◆ **Task objective**: Please transcribe only the lines that run from the line bearing "[6:32.76-6:33.76]" to the end of the entries, keeping both end lines. Skip the pictures.
════
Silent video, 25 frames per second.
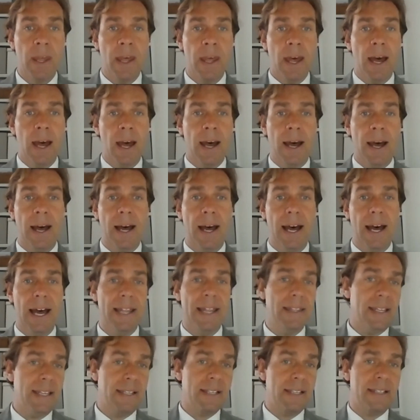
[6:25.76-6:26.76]

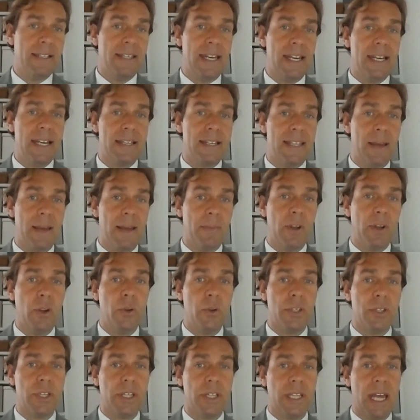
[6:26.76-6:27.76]
and this sees them
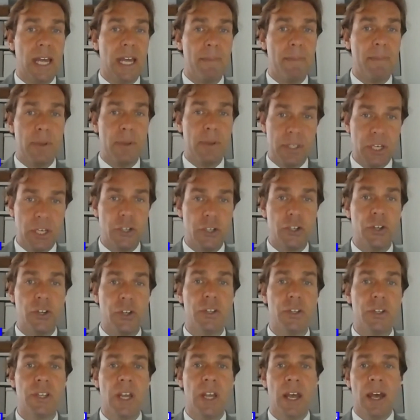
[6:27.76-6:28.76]
losing their
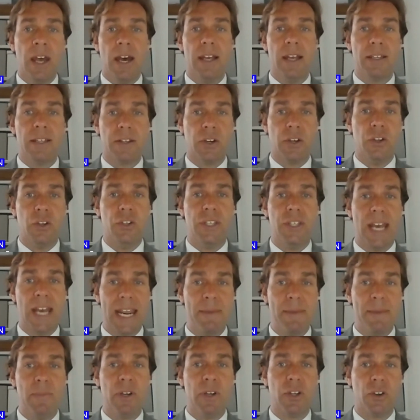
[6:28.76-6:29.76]
positions as
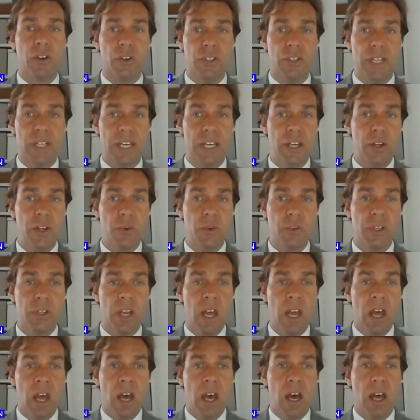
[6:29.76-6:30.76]
containment continues
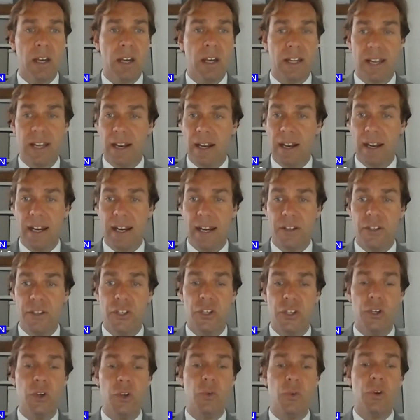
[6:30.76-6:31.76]
and can lead
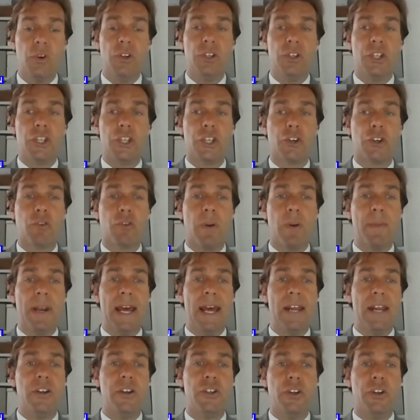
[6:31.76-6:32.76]
to
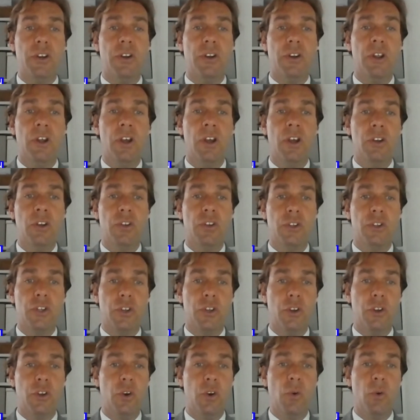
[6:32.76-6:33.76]
discrimination
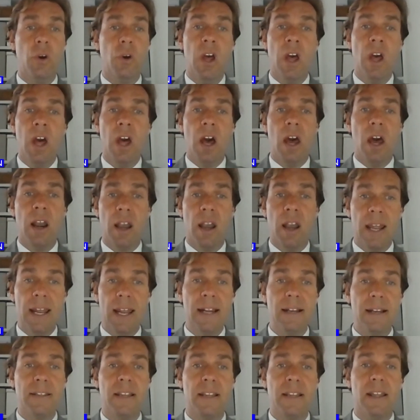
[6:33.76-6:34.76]
too. And
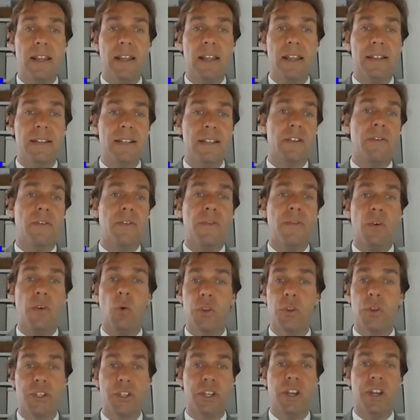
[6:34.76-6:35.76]
linked to this is a
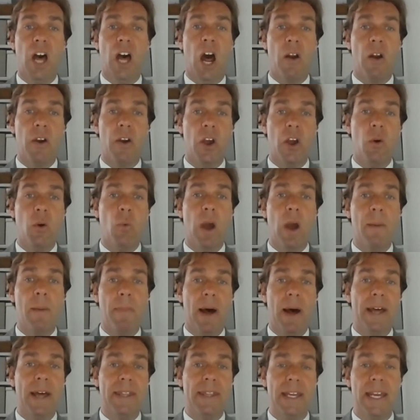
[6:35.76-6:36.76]
fourth scenario
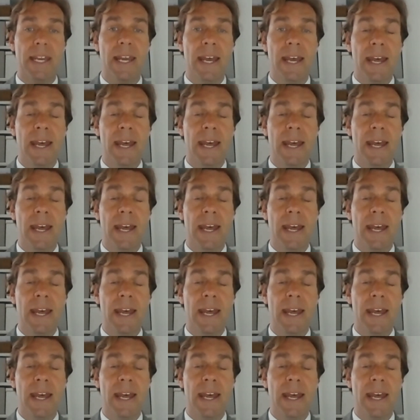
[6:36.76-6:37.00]
whereby the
════
◆ **Answer space**:
[6:32.76-6:33.76]
discrimination
[6:33.76-6:34.76]
too. And
[6:34.76-6:35.76]
linked to this is a
[6:35.76-6:36.76]
fourth scenario
[6:36.76-6:37.00]
whereby the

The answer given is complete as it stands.